ABOUT THIS TASK: Print out the entries exactly, and include each one.
··· EXERCISE MATERIALS ···
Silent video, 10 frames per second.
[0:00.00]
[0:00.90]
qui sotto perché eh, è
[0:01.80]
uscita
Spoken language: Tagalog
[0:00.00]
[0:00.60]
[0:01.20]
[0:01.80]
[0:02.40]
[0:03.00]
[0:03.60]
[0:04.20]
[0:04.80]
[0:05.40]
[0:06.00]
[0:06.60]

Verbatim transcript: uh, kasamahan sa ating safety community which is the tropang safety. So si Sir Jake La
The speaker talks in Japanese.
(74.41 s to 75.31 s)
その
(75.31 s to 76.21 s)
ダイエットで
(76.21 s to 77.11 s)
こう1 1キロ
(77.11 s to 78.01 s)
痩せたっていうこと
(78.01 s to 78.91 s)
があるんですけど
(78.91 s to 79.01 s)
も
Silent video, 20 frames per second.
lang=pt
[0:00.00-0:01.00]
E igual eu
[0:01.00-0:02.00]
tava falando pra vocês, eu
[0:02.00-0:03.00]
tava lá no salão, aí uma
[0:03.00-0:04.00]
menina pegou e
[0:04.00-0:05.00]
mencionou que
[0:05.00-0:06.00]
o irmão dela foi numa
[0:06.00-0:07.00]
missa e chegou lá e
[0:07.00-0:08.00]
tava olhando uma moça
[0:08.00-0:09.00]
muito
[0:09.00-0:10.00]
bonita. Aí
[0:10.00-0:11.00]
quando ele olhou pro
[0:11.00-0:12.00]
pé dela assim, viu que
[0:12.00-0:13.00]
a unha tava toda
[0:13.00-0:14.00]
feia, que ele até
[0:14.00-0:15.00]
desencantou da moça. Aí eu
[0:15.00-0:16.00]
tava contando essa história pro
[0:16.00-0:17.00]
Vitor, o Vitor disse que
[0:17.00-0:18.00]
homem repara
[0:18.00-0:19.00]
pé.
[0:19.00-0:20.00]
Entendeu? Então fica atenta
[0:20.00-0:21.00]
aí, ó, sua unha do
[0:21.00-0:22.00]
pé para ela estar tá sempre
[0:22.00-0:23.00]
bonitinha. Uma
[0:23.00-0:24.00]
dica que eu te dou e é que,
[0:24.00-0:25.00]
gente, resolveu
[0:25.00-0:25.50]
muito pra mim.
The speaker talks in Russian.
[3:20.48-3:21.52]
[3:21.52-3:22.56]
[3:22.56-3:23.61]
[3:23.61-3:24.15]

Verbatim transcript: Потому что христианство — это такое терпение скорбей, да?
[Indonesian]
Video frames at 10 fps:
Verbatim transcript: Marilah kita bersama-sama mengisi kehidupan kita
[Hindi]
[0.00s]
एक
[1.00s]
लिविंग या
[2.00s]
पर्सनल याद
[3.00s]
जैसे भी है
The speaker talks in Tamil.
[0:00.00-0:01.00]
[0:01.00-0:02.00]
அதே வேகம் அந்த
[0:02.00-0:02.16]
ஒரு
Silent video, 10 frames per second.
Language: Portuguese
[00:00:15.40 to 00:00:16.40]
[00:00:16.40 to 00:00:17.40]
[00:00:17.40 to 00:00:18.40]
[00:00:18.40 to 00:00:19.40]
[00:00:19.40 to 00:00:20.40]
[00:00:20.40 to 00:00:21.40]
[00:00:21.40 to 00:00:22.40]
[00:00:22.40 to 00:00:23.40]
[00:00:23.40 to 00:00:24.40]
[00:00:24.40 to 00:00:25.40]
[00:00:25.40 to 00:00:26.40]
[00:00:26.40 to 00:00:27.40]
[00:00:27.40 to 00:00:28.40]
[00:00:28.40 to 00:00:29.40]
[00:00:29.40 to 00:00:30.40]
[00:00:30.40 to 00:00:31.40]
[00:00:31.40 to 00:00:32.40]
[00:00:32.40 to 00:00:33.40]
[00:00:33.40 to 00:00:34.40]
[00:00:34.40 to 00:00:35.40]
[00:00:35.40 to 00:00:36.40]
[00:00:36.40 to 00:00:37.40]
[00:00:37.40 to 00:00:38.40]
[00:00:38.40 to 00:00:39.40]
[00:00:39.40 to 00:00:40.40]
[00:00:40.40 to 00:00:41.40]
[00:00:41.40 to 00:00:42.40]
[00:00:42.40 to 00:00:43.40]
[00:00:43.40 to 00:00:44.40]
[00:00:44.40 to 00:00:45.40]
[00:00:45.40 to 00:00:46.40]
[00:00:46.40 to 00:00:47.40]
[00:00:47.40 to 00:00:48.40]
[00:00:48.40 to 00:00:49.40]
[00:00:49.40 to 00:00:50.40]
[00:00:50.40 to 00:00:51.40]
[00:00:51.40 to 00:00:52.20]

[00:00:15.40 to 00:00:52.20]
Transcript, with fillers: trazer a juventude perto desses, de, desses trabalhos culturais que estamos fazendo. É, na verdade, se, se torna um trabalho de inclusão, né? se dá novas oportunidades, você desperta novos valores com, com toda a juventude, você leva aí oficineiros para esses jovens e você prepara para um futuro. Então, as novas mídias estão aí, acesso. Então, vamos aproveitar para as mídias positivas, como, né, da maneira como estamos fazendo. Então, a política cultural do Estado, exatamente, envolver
···
TASK ANSWER:
Silent video, 10 frames per second.
[0:00.00]
[0:00.90]
qui sotto perché eh, è
[0:01.80]
uscita
Spoken language: Tagalog
[0:00.00]
[0:00.60]
[0:01.20]
[0:01.80]
[0:02.40]
[0:03.00]
[0:03.60]
[0:04.20]
[0:04.80]
[0:05.40]
[0:06.00]
[0:06.60]

Verbatim transcript: uh, kasamahan sa ating safety community which is the tropang safety. So si Sir Jake La
The speaker talks in Japanese.
(74.41 s to 75.31 s)
その
(75.31 s to 76.21 s)
ダイエットで
(76.21 s to 77.11 s)
こう1 1キロ
(77.11 s to 78.01 s)
痩せたっていうこと
(78.01 s to 78.91 s)
があるんですけど
(78.91 s to 79.01 s)
も
Silent video, 20 frames per second.
lang=pt
[0:00.00-0:01.00]
E igual eu
[0:01.00-0:02.00]
tava falando pra vocês, eu
[0:02.00-0:03.00]
tava lá no salão, aí uma
[0:03.00-0:04.00]
menina pegou e
[0:04.00-0:05.00]
mencionou que
[0:05.00-0:06.00]
o irmão dela foi numa
[0:06.00-0:07.00]
missa e chegou lá e
[0:07.00-0:08.00]
tava olhando uma moça
[0:08.00-0:09.00]
muito
[0:09.00-0:10.00]
bonita. Aí
[0:10.00-0:11.00]
quando ele olhou pro
[0:11.00-0:12.00]
pé dela assim, viu que
[0:12.00-0:13.00]
a unha tava toda
[0:13.00-0:14.00]
feia, que ele até
[0:14.00-0:15.00]
desencantou da moça. Aí eu
[0:15.00-0:16.00]
tava contando essa história pro
[0:16.00-0:17.00]
Vitor, o Vitor disse que
[0:17.00-0:18.00]
homem repara
[0:18.00-0:19.00]
pé.
[0:19.00-0:20.00]
Entendeu? Então fica atenta
[0:20.00-0:21.00]
aí, ó, sua unha do
[0:21.00-0:22.00]
pé para ela estar tá sempre
[0:22.00-0:23.00]
bonitinha. Uma
[0:23.00-0:24.00]
dica que eu te dou e é que,
[0:24.00-0:25.00]
gente, resolveu
[0:25.00-0:25.50]
muito pra mim.
The speaker talks in Russian.
[3:20.48-3:21.52]
[3:21.52-3:22.56]
[3:22.56-3:23.61]
[3:23.61-3:24.15]

Verbatim transcript: Потому что христианство — это такое терпение скорбей, да?
[Indonesian]
Video frames at 10 fps:
Verbatim transcript: Marilah kita bersama-sama mengisi kehidupan kita
[Hindi]
[0.00s]
एक
[1.00s]
लिविंग या
[2.00s]
पर्सनल याद
[3.00s]
जैसे भी है
The speaker talks in Tamil.
[0:00.00-0:01.00]
[0:01.00-0:02.00]
அதே வேகம் அந்த
[0:02.00-0:02.16]
ஒரு
Silent video, 10 frames per second.
Language: Portuguese
[00:00:15.40 to 00:00:16.40]
[00:00:16.40 to 00:00:17.40]
[00:00:17.40 to 00:00:18.40]
[00:00:18.40 to 00:00:19.40]
[00:00:19.40 to 00:00:20.40]
[00:00:20.40 to 00:00:21.40]
[00:00:21.40 to 00:00:22.40]
[00:00:22.40 to 00:00:23.40]
[00:00:23.40 to 00:00:24.40]
[00:00:24.40 to 00:00:25.40]
[00:00:25.40 to 00:00:26.40]
[00:00:26.40 to 00:00:27.40]
[00:00:27.40 to 00:00:28.40]
[00:00:28.40 to 00:00:29.40]
[00:00:29.40 to 00:00:30.40]
[00:00:30.40 to 00:00:31.40]
[00:00:31.40 to 00:00:32.40]
[00:00:32.40 to 00:00:33.40]
[00:00:33.40 to 00:00:34.40]
[00:00:34.40 to 00:00:35.40]
[00:00:35.40 to 00:00:36.40]
[00:00:36.40 to 00:00:37.40]
[00:00:37.40 to 00:00:38.40]
[00:00:38.40 to 00:00:39.40]
[00:00:39.40 to 00:00:40.40]
[00:00:40.40 to 00:00:41.40]
[00:00:41.40 to 00:00:42.40]
[00:00:42.40 to 00:00:43.40]
[00:00:43.40 to 00:00:44.40]
[00:00:44.40 to 00:00:45.40]
[00:00:45.40 to 00:00:46.40]
[00:00:46.40 to 00:00:47.40]
[00:00:47.40 to 00:00:48.40]
[00:00:48.40 to 00:00:49.40]
[00:00:49.40 to 00:00:50.40]
[00:00:50.40 to 00:00:51.40]
[00:00:51.40 to 00:00:52.20]

[00:00:15.40 to 00:00:52.20]
Transcript, with fillers: trazer a juventude perto desses, de, desses trabalhos culturais que estamos fazendo. É, na verdade, se, se torna um trabalho de inclusão, né? se dá novas oportunidades, você desperta novos valores com, com toda a juventude, você leva aí oficineiros para esses jovens e você prepara para um futuro. Então, as novas mídias estão aí, acesso. Então, vamos aproveitar para as mídias positivas, como, né, da maneira como estamos fazendo. Então, a política cultural do Estado, exatamente, envolver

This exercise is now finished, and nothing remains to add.